使用解析器重新同步处理PLY.yacc错误

Question

I'm trying implement a user-friendly syntax error handling during the parsing. From what I've observed in the official PLY documentation . One way is to raise an exception when the first SyntaxError occurs and terminate the parsing. However I would like to do something similar, as the documentation suggests, to use the parser resynchronization technique.

The documentation says:

The most well-behaved approach for handling syntax errors is to write grammar rules that include the error token.
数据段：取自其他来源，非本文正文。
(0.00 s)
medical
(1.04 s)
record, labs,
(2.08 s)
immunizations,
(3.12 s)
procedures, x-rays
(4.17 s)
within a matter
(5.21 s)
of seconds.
For example, suppose your language had a grammar rule for a print statement like this:

 def p_statement_print(p): 'statement : PRINT expr SEMI' ... 
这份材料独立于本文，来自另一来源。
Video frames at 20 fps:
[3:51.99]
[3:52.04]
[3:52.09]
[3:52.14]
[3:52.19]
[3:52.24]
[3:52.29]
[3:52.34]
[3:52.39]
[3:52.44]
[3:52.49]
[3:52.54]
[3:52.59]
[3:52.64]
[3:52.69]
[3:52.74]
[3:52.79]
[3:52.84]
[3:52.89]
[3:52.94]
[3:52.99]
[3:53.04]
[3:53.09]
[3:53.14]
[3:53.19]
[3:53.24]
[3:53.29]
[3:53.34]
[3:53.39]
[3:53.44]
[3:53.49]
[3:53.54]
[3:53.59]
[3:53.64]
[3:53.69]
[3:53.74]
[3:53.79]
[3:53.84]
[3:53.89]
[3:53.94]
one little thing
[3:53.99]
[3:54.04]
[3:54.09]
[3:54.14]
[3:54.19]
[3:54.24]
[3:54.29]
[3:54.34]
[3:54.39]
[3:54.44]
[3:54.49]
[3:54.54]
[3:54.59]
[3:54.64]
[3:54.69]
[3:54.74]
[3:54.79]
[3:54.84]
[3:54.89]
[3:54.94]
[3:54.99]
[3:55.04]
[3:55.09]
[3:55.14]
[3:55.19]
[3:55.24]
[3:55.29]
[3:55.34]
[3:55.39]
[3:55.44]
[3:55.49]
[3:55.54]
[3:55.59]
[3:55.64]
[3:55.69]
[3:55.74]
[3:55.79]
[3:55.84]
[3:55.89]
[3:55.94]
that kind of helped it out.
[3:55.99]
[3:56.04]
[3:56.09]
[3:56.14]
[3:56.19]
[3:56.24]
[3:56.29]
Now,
To account for the possibility of a bad expression, you might write an additional grammar rule like this:

 def p_statement_print_error(p): 'statement : PRINT error SEMI' print("Syntax error in print statement. Bad expression") 

I have a grammar excerpt like this:

def p_operation(self, p) -> None:
    '''
    operation : unaryOperation
              | binaryOperation
    '''

def p_unaryOperation(self, p) -> None:
    '''
    unaryOperation : unaryOperation L_SQUARE_BRACKET projection R_SQUARE_BRACKET
                   | RELATION_NAME
    '''

def p_projection(self, p) -> None:
    '''
    projection : multipleAttributes
               | attribute
    '''

def p_multipleAttributes(self, p) -> None:
    '''
    multipleAttributes : projection COMMA attribute
    '''

def p_attribute(self, p) -> None:
    '''
    attribute : ATTRIBUTE
    '''

I'm quite unsure how should I define such new rules including the error token. Should I replace every non-terminal with the error token?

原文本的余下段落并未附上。